MAUDIE, EL COLOR DE LA VIDA : calcetines desparejados
Maudie, el color de la vida, es una rara avis. Salvo en los casos excepcionales en que uno decide ver una película oficialmente defenestrada por la diversión que siempre se encuentra en las risas que provoca lo mal hecho, o simplemente por el reto que supone ser el único espectador que lleve la contraria, nadie pretende que el título elegido para una tarde de cine resulte un fiasco.
Pero entre no equivocarse y decidirse por una cinta que nos eleve como espectadores y nos haga disfrutar con cada plano y cada diálogo hay una línea bastante gruesa tras la cual, por el esfuerzo que constituye traspasarla, no se encuentra cualquier película.
Maudie, que tal es su título original, sin los añadidos de su innecesario subtítulo español colocado como si el nombre de la pintora canadiense necesitara un soporte para hacerse comercialmente más atractivo, es una de las más hermosas historias de amor vistas en una pantalla: la que vivieron Maud Lewis (Sally Hawkins) y su marido Everett desde finales de los años 30.
Él, un pescador que buscaba a una mujer para mantener limpia su casa, se encontró con Maud, una treintañera aquejada de artritis reumatoide, como respuesta a su anuncio. La convivencia del introvertido, y un tanto huraño pescador, y la alegre y decidida muchacha que comienza a pintar por casualidad y que descubre en este arte una auténtica vocación es descrita en la cinta con la curiosidad y el mimo que ambos debieron ponerle en la dura realidad en la que transcurrió su existencia.
Porque Maudie es una película romántica, pero ajena a todo el sentimentalismo al que el cine más comercial nos tiene acostumbrados.

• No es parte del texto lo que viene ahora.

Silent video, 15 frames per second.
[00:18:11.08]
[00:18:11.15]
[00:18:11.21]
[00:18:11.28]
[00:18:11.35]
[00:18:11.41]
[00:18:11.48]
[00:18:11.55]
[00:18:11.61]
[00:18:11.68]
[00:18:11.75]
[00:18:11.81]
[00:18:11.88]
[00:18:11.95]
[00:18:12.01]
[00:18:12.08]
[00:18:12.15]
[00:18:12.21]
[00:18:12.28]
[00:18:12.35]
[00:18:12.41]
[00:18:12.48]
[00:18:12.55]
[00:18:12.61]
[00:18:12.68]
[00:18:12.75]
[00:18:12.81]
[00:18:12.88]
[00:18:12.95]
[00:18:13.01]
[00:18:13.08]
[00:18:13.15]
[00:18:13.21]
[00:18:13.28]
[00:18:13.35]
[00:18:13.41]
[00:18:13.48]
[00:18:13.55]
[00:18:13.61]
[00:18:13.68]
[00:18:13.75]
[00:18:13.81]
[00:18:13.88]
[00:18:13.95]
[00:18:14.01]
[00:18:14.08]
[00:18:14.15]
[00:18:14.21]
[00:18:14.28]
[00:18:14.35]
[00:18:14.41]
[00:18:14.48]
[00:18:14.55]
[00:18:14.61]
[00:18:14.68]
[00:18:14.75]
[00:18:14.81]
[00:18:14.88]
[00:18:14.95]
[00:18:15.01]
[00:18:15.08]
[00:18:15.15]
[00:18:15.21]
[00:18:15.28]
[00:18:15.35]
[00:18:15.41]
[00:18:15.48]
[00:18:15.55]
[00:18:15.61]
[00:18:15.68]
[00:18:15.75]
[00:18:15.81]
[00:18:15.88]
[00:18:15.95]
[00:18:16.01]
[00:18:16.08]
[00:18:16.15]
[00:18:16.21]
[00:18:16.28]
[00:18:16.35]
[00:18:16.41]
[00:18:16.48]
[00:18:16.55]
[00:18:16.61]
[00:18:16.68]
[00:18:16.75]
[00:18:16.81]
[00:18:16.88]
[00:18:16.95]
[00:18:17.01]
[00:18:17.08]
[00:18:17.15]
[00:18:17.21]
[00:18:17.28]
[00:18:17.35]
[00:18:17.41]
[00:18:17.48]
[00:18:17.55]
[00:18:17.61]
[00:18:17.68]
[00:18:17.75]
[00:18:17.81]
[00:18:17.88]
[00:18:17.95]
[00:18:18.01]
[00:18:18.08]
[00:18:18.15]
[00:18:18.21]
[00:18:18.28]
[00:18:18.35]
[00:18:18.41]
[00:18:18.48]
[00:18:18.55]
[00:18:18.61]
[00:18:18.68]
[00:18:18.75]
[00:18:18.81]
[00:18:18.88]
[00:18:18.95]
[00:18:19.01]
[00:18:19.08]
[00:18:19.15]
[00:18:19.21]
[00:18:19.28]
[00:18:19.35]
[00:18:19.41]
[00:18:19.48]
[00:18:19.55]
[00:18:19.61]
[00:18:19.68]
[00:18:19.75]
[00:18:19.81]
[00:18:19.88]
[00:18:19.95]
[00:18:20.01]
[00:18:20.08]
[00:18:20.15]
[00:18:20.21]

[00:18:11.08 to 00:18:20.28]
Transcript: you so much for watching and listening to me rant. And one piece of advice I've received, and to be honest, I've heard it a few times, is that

Aquí asistimos al esfuerzo de la construcción de una relación basada en el vínculo que crea la lucha diaria y la confianza y el cariño que nacen a raíz de ésta.
Maudie puede limpiar y cocinar, pero ve un bote de pintura y descubre que también puede pintar. Y que le gusta. Y comienza a vender su arte. Pero a ella no le importa eso. No mientras pueda seguir haciendo lo que hace. Y Everett no le pone pegas. Al principio porque observa que tal destreza no le impide hacer aquello por lo que le paga, y más tarde porque se da cuenta de que si quiere a Maudie la quiere también por la persona que es cuando vuela de la mano de sus pinceles.
Pero al igual que dedicarse a sus pinturas folk, por las que será tan reconocida, le ilumina el alma, la enfermedad que sufre se la oscurece. Porque por su culpa su familia la ha protegido en exceso, y es este capítulo de su vida el que vamos a descubrir con la misma angustia que ella. Conocer la verdad sobre su hermano y su tía será tan doloroso como ilustrativo, y a pesar de su importancia, una vez más, no busca la lágrima fácil.
No lo parece, pero nada es sencillo en esta película que rebosa ternura narrada con una admirable contención emocional que sin dejar de mostrar los sentimientos de aquellos en los que la historia se centra, ni los exagera ni los lleva a la extenuación dramática. Aisling Walsh, su director, los expone porque existen pero no se recrea en ellos y precisamente por eso consigue una autenticidad imposible de encontrar en otros títulos.
Sally Hawkins, actriz inglesa que fue nominada al Oscar a la mejor intérprete secundaria por Blue Jasmine, es la dueña de la función. Gracias a ella, a pesar de darle vida a una mujer con su dolencia, apenas notamos que la tenga porque su capacidad de superación es una parte asumida en su personalidad.
Por lo que a Ethan Hawke respecta, realiza aquí uno de los más brillantes trabajos de su carrera. Con un personaje tan difícil y tan poco agradecido, no solo por su carácter, también por su comportamiento, Hawke alcanza la misma altura interpretativa que su compañera al asomarse al abismo de un hombre sin cultura que apenas comprende lo que ocurre en su propia casa cuando Maud llega para reinventarla. Everett se convierte en el héroe involuntario de la mujer de su vida.
Walsh compone una película prodigiosa en la que los detalles tienen tanta importancia como los elementos con más peso. Desde el peculiar encuentro de la futura pareja, que tiene lugar en la nebulosa de un fondo desenfocado, para constatar que él da órdenes pero que la figura que va a tener relevancia es la de quien las escucha en primer término, hasta los momentos más crudos en que la enfermedad se agudiza, no hay un solo encuadre, ni un aspecto técnico o artísitico que no esté cuidado. Seguro que al matrimonio Lewis le hubiera emocionado.
Dos personas que se complementan de manera asombrosa, tanto que ellos mismos no entienden cómo pueden encajar tan bien, como dos calcetines desemparejados, uno deshilachado y el otro lleno de agujeros. Una maravillosa metáfora de un amor que está, a pesar de todo, destinado a ser eterno.